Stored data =
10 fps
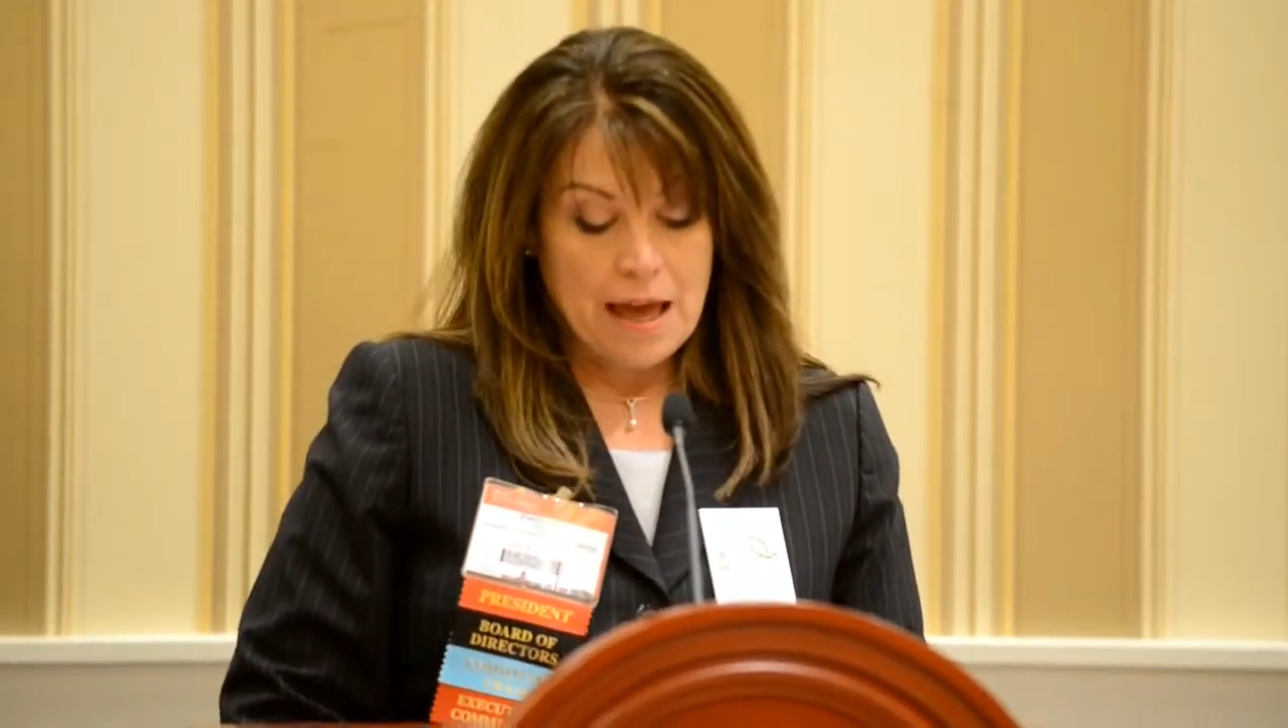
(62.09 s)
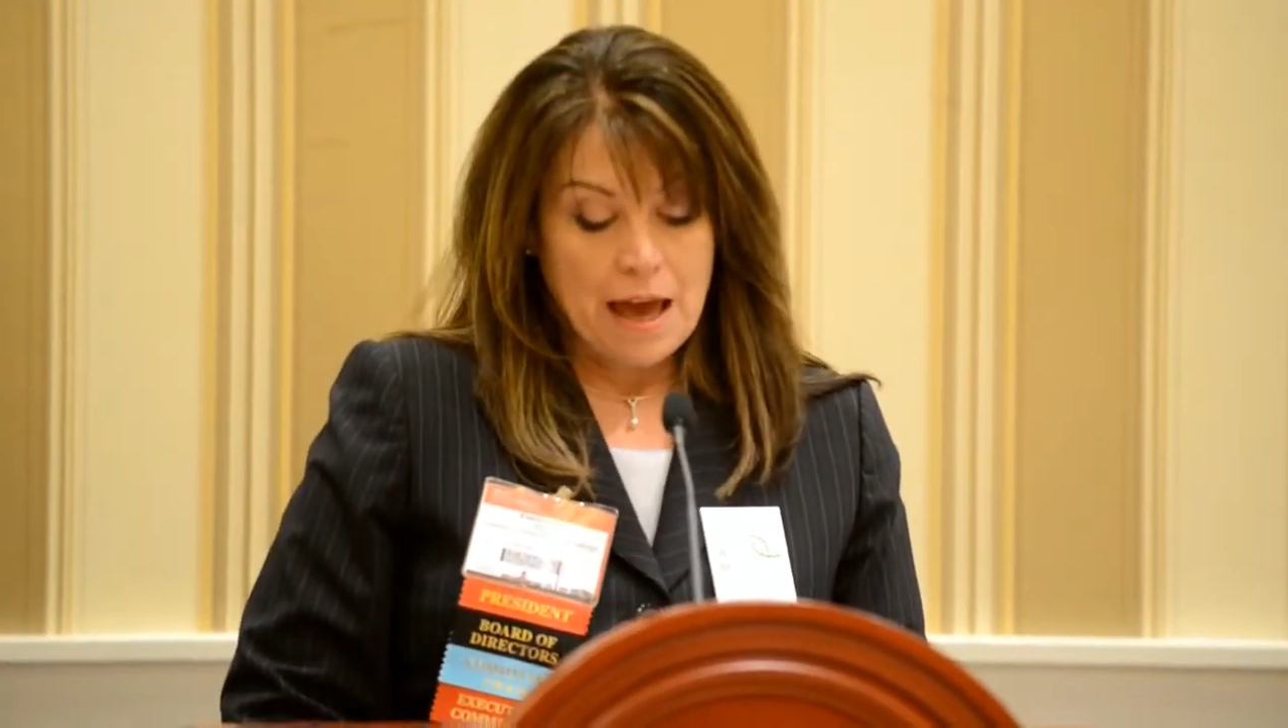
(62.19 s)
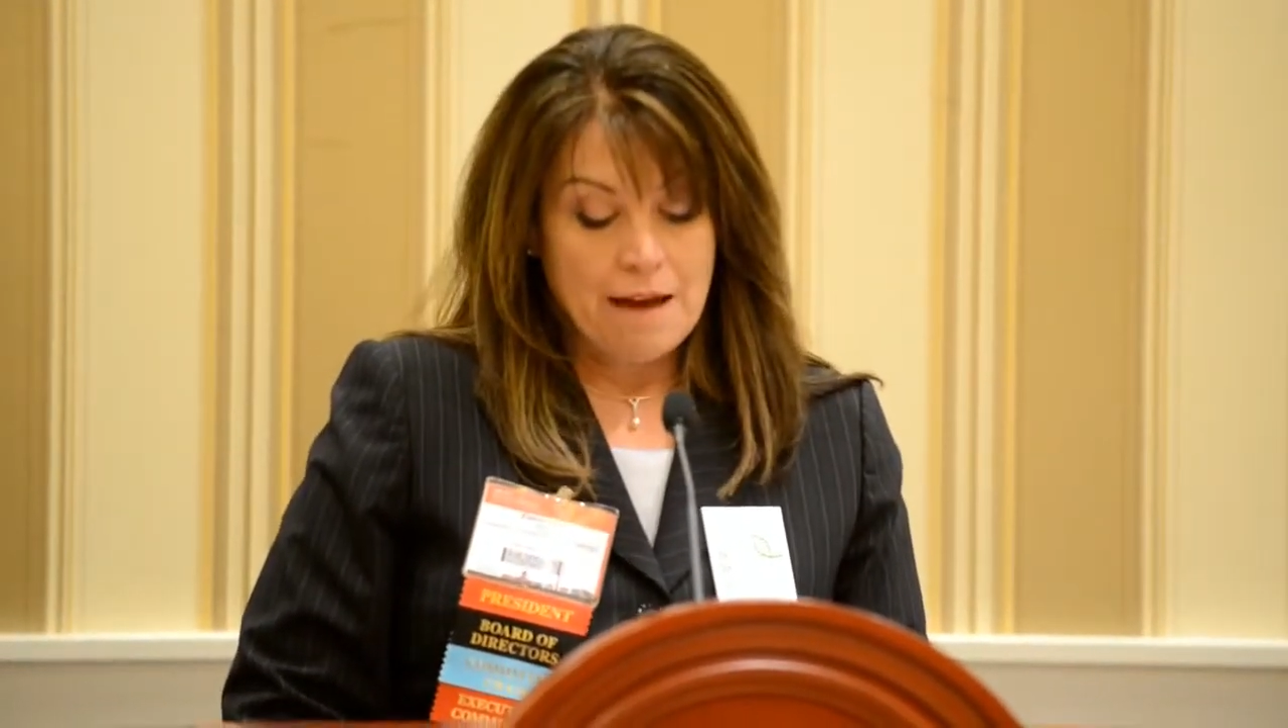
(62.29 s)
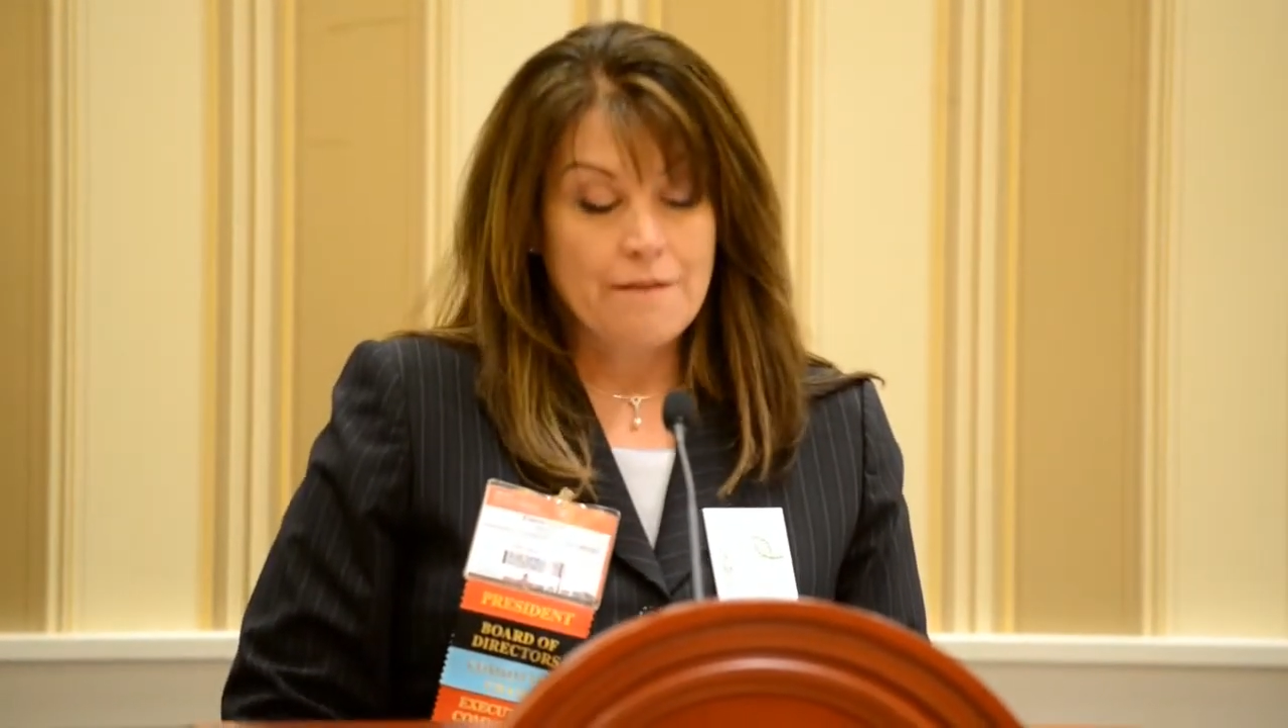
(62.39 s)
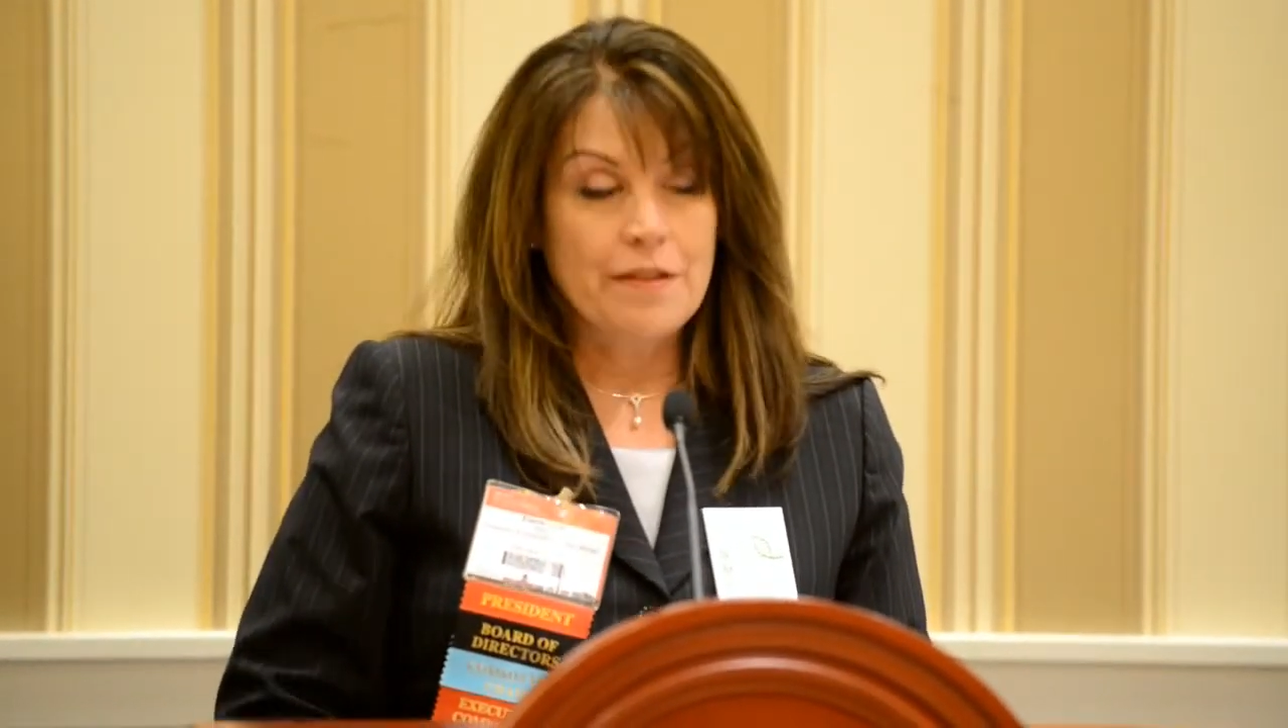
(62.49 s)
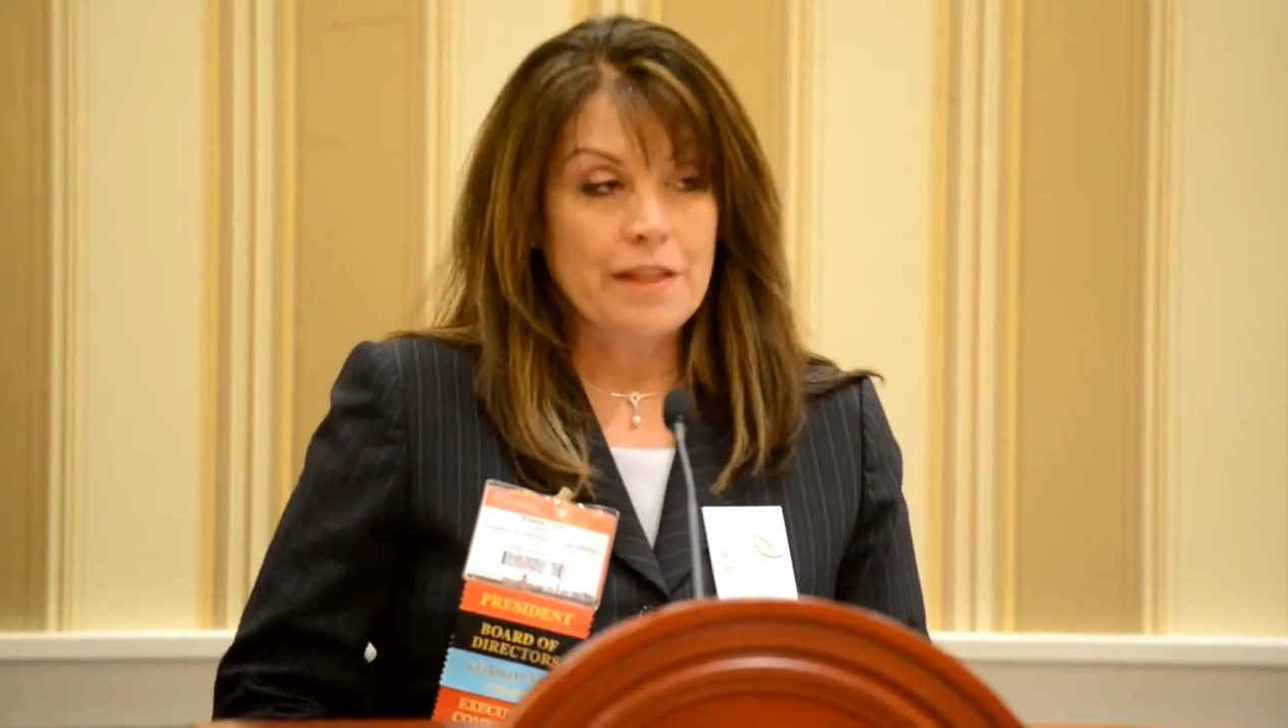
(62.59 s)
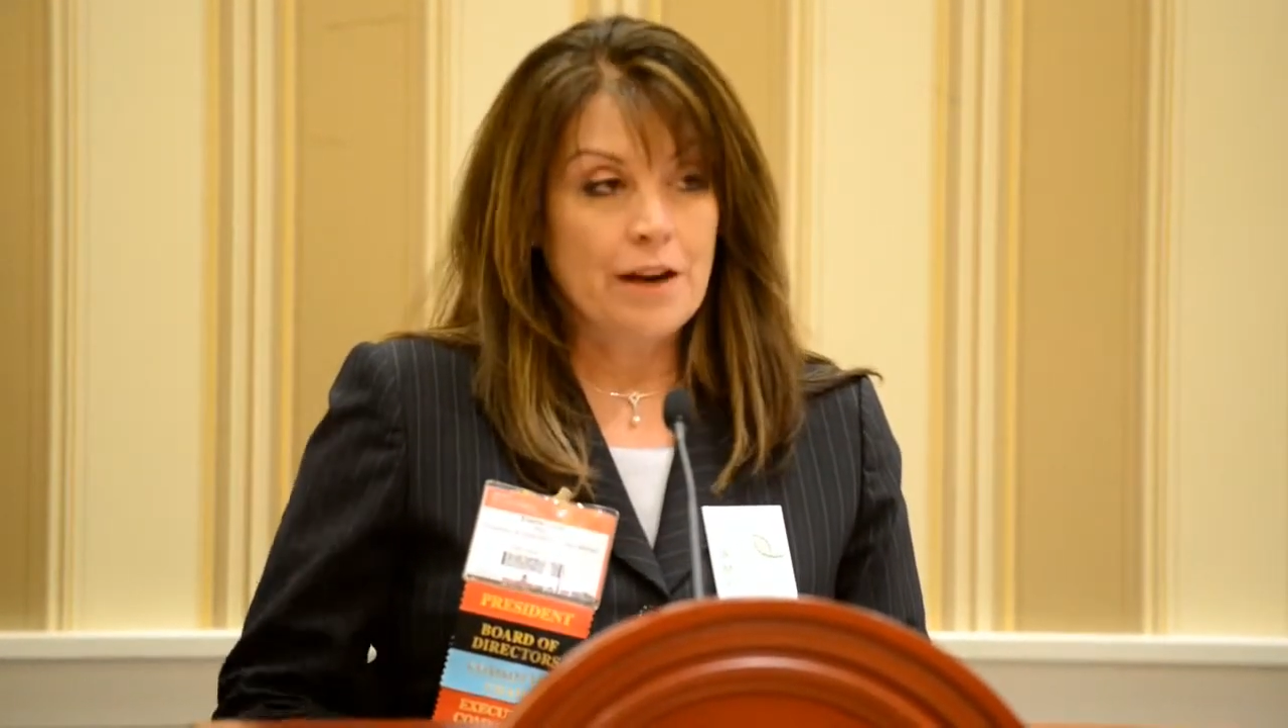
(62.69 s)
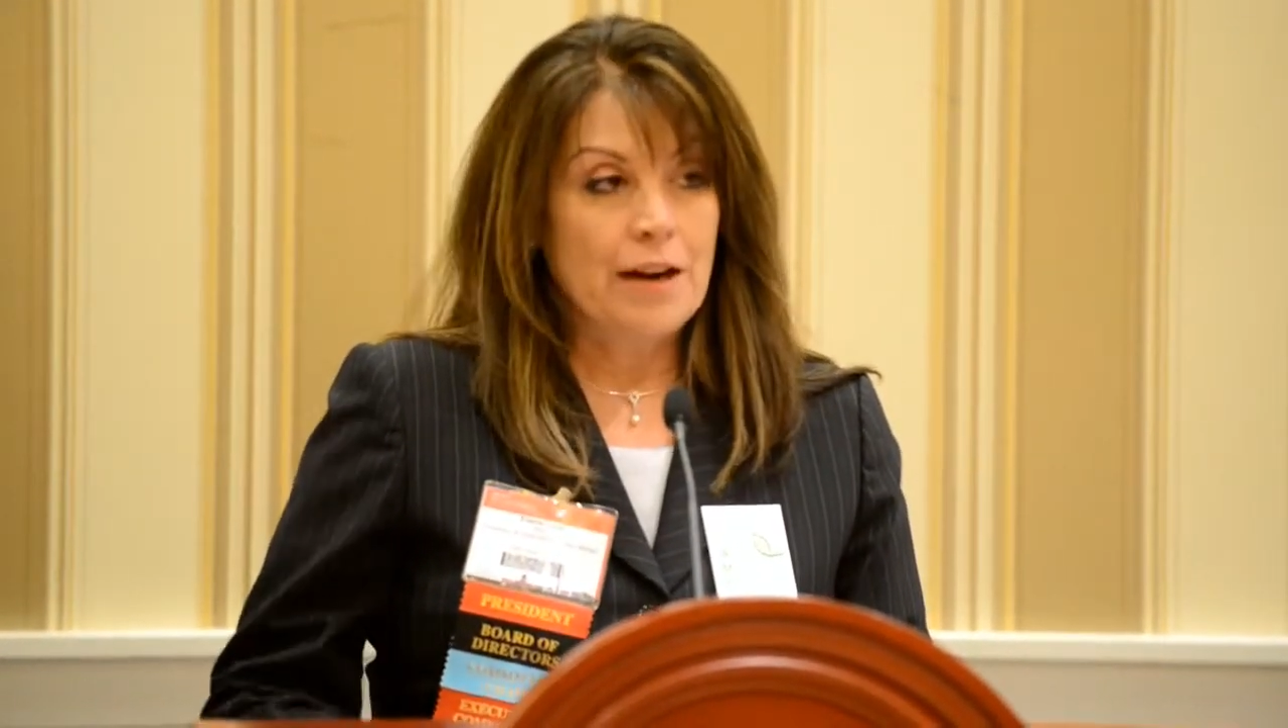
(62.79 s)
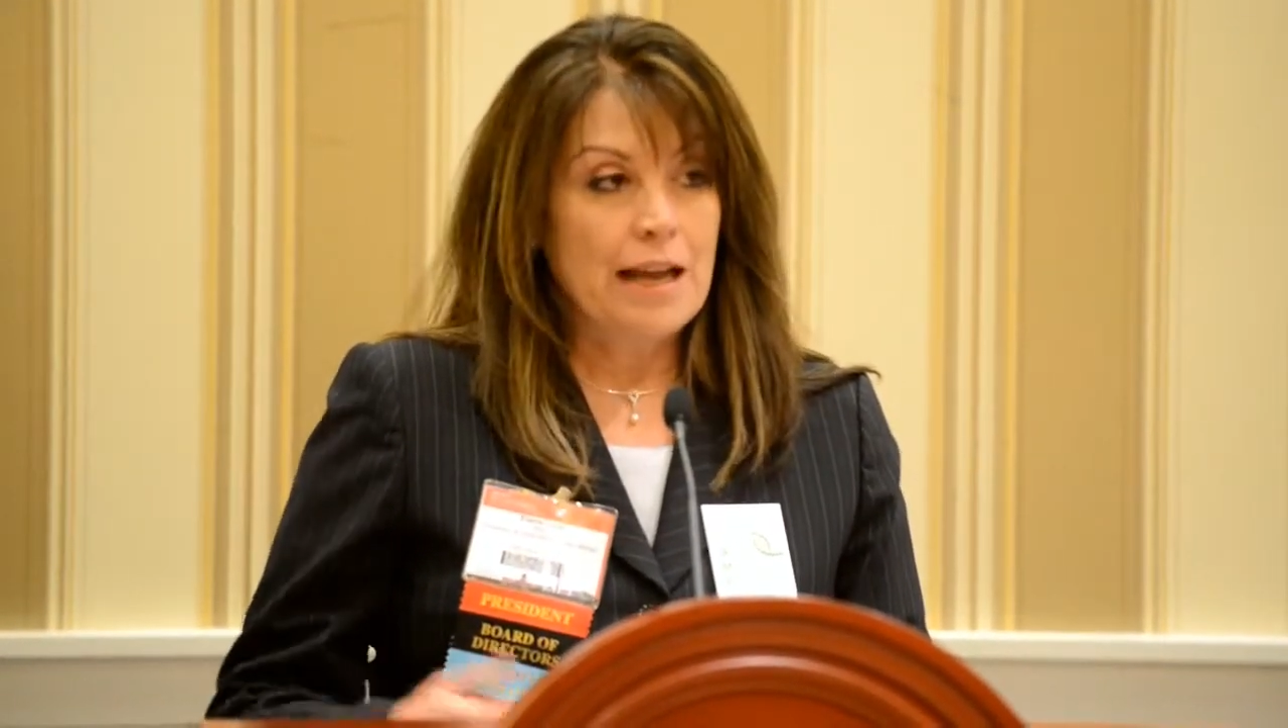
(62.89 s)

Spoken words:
of their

WORK ORDER =
Leaving out any images, restate every record word for word.

REPLY =
10 fps
(62.09 s)
(62.19 s)
(62.29 s)
(62.39 s)
(62.49 s)
(62.59 s)
(62.69 s)
(62.79 s)
(62.89 s)

Spoken words:
of their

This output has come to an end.